A “wild” tree could look different simply because it hasn’t been sheared, said OSU Christmas tree specialist Chal Landgren. It could mean it was grown on less productive land where it grew more slowly than other Christmas trees, so it didn’t need to be sheared to look like a traditional Christmas tree.

“On most sites, and in most situations, the trees will grow too fast – up to 3 feet a year,” said Landgren. “So the grower trims the leader and sides down. That way it doesn’t get too tall or too sparse too quickly. On a site that’s not very productive, where a tree isn’t growing two or three feet a year, you can grow what looks like an unsheared tree.”

Kurkinen said it wasn’t the organic growing practices that drew people to the wild tree.

“They all say ‘That’s what we used to have when I was a kid,’ he said. “They like it because it’s old fashioned, the way it used to be.”

The industry standard

At this point I felt like I wanted to know how 99 percent of fresh-cut Christmas trees come to be. Here’s a summary based on an interview with Oregon State University Christmas tree specialist Mike Bondi:




Growers find trees that naturally occur in the forest that have the color of foliage and arrangement of branches people like and that will keep for awhile after they’re cut.



  • The seeds are grown in a nursery for a couple years before they’re planted and grown much like a crop of corn or soybeans – only longer. They grow for 5 to 10 years depending on the species and grower.



  • For the first few years, Bondi said, weed control is critical. Competing vegetation can “rob the tree of moisture” and stunt its growth. Tilling and herbicides are the two common ways of wiping out weed competition.



  • Each species of tree has its own unique vulnerabilities to insects and disease. Growers use pesticides, herbicides and fungicides accordingly in applications that are needed once a year but not every year. Bondi said the chemicals are applied sparingly for both environmental and financial reasons, and “they are washed off in rainfall or absorbed into the tree long before the tree is harvested.”



  • The lower limbs are cut off and the branches are sheared and tipped with knives and hand-pruners as the tree grows.



  • Once the trees are ready to go and the market and sales are done, the trees are cut around mid-November.



  • Bigger farms use helicopters to move the trees quickly “because we only have a few weeks to move the majority of trees, and it’s so rainy and muddy in the Northwest that taking a tractor and driving across the land really is not a good for the land,” said Bondi.

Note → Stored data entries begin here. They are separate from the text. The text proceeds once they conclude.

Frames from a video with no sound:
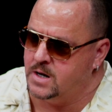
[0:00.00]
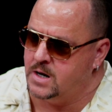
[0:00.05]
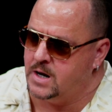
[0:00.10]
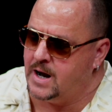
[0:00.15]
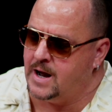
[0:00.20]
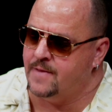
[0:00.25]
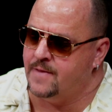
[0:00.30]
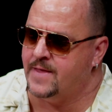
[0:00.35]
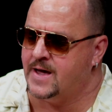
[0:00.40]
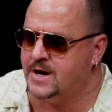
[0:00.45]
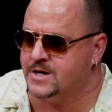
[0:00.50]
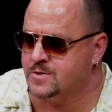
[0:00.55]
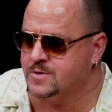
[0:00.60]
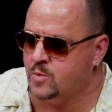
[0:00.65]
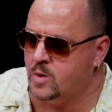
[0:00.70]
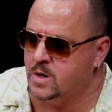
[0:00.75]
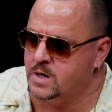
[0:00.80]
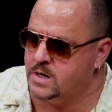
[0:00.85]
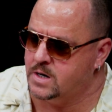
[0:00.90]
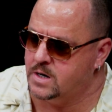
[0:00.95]
And that's
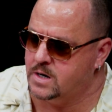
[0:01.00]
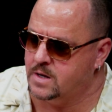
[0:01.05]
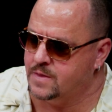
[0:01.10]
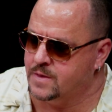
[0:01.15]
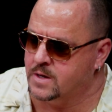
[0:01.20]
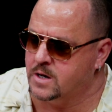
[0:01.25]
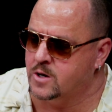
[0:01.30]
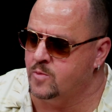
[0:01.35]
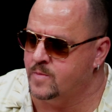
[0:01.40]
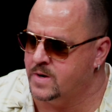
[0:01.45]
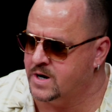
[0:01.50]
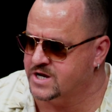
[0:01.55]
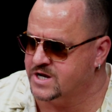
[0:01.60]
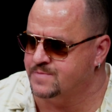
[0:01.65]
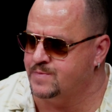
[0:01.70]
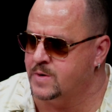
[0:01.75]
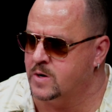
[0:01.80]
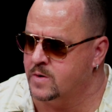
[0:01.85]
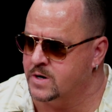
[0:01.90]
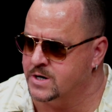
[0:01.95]
what the human
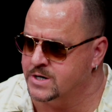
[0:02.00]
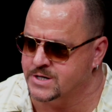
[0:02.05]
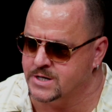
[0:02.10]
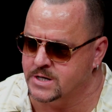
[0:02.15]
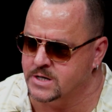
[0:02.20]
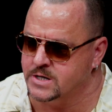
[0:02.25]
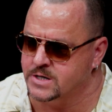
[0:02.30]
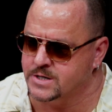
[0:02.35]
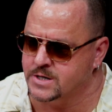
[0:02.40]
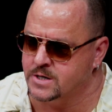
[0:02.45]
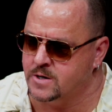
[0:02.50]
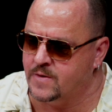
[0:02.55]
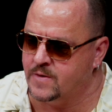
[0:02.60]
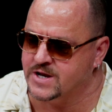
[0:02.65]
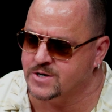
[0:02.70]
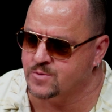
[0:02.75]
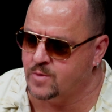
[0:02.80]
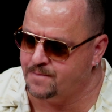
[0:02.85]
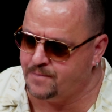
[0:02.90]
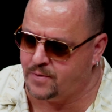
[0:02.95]
experience is.
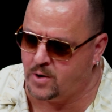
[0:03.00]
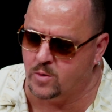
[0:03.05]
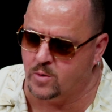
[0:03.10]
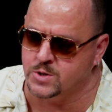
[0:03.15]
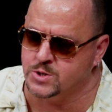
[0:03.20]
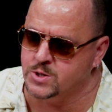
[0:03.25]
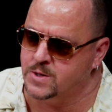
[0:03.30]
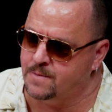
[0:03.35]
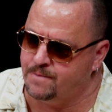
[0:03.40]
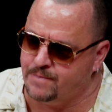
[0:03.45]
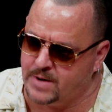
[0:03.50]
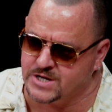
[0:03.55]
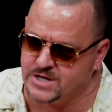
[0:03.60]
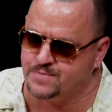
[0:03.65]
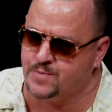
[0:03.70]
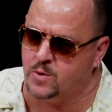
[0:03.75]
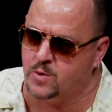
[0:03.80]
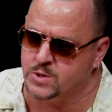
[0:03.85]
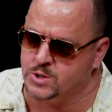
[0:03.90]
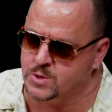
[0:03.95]
That's what poetry, the best
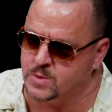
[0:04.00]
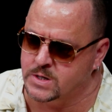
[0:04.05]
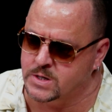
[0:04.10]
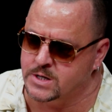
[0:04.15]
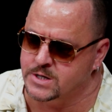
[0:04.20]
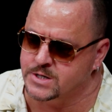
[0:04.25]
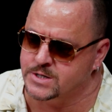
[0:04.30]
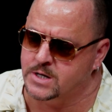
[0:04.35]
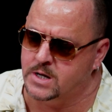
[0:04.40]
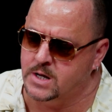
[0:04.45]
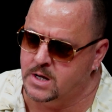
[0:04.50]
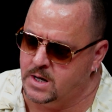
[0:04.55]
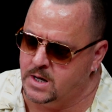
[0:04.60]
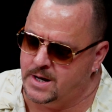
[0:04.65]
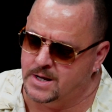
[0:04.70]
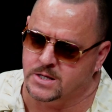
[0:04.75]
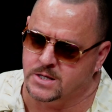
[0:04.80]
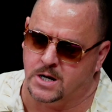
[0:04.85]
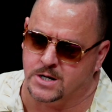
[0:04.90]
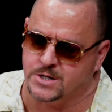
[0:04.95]
poetry is.
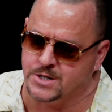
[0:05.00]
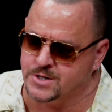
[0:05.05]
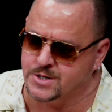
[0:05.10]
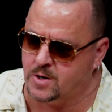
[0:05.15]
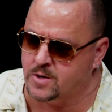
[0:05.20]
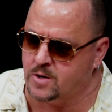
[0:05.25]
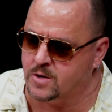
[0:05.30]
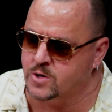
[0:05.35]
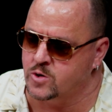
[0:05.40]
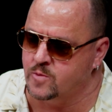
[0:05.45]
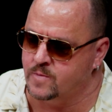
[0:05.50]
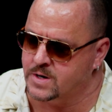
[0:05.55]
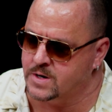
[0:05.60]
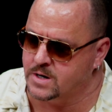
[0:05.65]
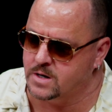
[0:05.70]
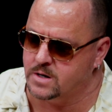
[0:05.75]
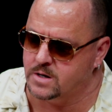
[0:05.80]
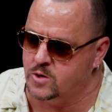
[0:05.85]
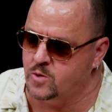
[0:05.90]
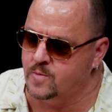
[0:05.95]
It touches on our human
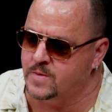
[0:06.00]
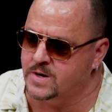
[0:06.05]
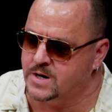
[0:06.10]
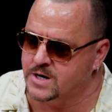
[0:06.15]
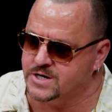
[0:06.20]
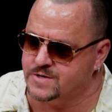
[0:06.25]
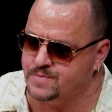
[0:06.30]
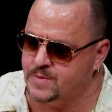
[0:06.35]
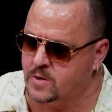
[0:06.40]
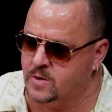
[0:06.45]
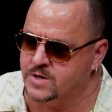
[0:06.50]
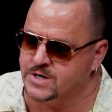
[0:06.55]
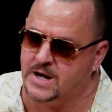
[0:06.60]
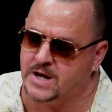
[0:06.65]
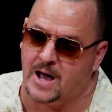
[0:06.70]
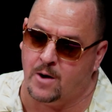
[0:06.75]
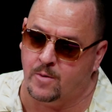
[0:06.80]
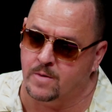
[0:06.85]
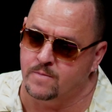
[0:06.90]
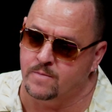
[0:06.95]
experience and
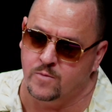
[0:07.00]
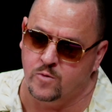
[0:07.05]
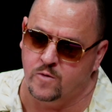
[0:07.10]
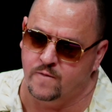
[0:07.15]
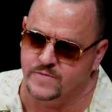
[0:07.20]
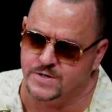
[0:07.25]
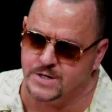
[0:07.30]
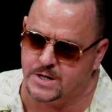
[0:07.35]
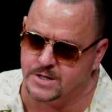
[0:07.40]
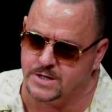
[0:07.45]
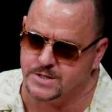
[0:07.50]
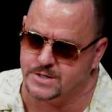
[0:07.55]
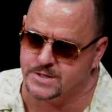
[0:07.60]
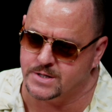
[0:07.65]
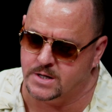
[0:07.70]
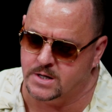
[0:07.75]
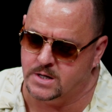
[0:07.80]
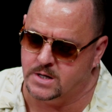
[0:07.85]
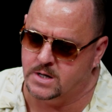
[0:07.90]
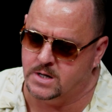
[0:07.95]
how it moves us.
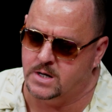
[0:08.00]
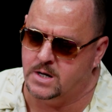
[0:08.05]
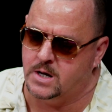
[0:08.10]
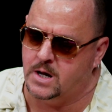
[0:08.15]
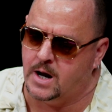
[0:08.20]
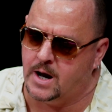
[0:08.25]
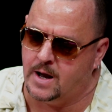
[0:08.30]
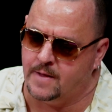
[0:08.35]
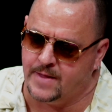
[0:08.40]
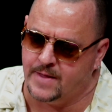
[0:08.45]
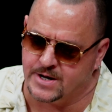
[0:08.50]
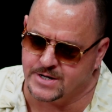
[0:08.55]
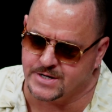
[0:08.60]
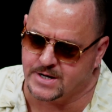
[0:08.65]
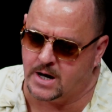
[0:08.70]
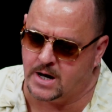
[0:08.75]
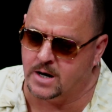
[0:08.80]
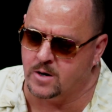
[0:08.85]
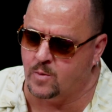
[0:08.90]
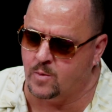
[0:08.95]
Yeah. And that's
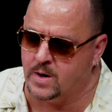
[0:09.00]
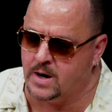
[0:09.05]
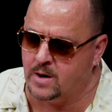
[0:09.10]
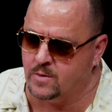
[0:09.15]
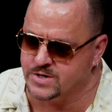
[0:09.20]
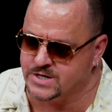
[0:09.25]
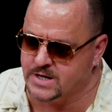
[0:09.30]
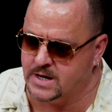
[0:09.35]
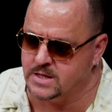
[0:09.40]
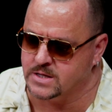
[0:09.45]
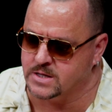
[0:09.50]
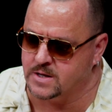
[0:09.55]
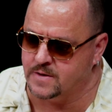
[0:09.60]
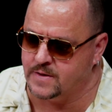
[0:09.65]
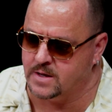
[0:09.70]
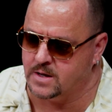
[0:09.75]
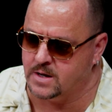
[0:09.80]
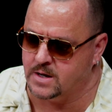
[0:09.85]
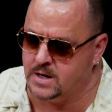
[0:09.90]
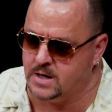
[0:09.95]
kind of what I was getting to
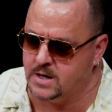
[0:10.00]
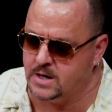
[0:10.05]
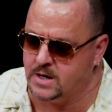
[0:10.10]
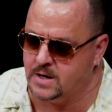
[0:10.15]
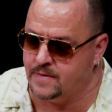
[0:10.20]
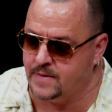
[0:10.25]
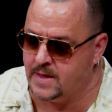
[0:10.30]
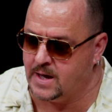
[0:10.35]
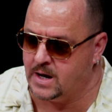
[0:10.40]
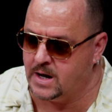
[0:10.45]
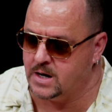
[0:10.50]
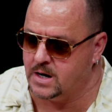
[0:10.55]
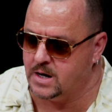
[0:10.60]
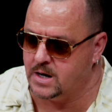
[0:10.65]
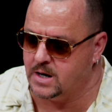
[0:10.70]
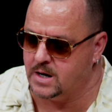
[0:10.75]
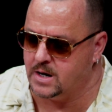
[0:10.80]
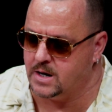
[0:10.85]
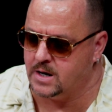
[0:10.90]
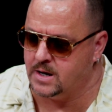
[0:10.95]
in that
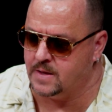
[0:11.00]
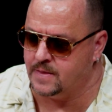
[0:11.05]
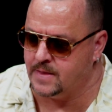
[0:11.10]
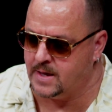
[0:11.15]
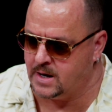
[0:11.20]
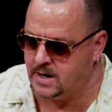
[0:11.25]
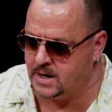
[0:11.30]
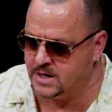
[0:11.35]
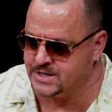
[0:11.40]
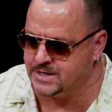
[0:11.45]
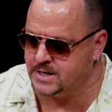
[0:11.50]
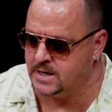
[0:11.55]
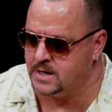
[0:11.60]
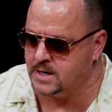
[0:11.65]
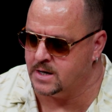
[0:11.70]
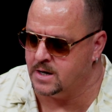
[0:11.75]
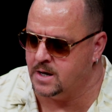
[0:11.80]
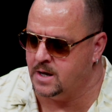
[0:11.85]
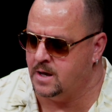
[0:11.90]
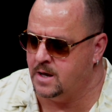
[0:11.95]
essay.
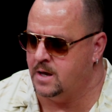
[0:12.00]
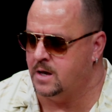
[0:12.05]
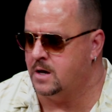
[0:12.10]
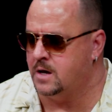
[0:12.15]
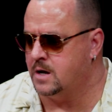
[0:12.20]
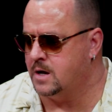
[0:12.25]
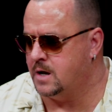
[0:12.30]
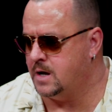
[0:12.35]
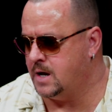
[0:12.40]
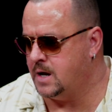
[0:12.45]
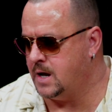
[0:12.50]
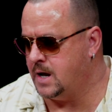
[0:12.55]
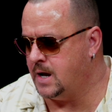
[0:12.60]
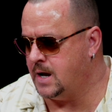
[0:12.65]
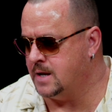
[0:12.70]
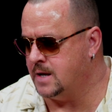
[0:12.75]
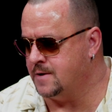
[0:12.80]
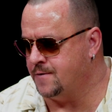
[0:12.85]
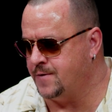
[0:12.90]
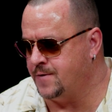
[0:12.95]

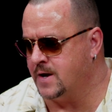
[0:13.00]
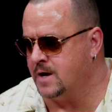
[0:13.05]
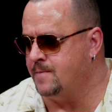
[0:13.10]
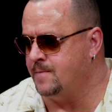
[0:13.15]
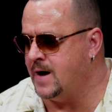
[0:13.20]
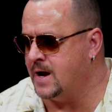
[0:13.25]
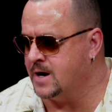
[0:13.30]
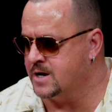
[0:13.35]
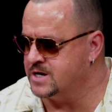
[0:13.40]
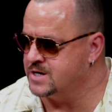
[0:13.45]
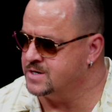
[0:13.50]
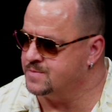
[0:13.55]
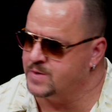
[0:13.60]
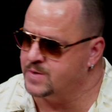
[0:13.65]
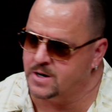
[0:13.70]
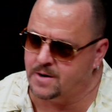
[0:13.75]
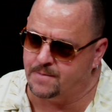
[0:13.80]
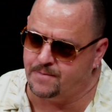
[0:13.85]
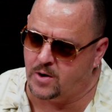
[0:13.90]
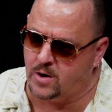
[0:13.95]
And the thing about it is, being
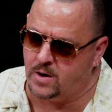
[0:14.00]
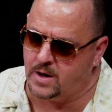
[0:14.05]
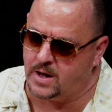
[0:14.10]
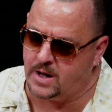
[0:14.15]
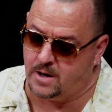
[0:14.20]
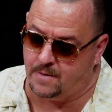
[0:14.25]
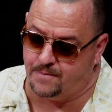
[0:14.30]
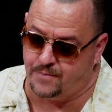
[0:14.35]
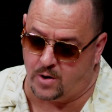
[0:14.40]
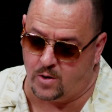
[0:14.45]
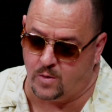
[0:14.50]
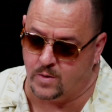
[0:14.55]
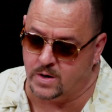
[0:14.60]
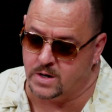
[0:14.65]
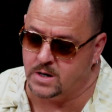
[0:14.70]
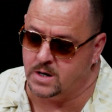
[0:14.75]
a poet,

  • Only 1 percent of the country’s Christmas trees crops are organic, Bondi said. “There are some growers who are interested in growing trees organically, but I’ve never seen organic trees look good enough to sell in a typical marketplace. It’s a wonderful idea, but in the Northwest you’ve got to appreciate the fact that you can’t have bare ground for more than five minutes and something wants to grow there.”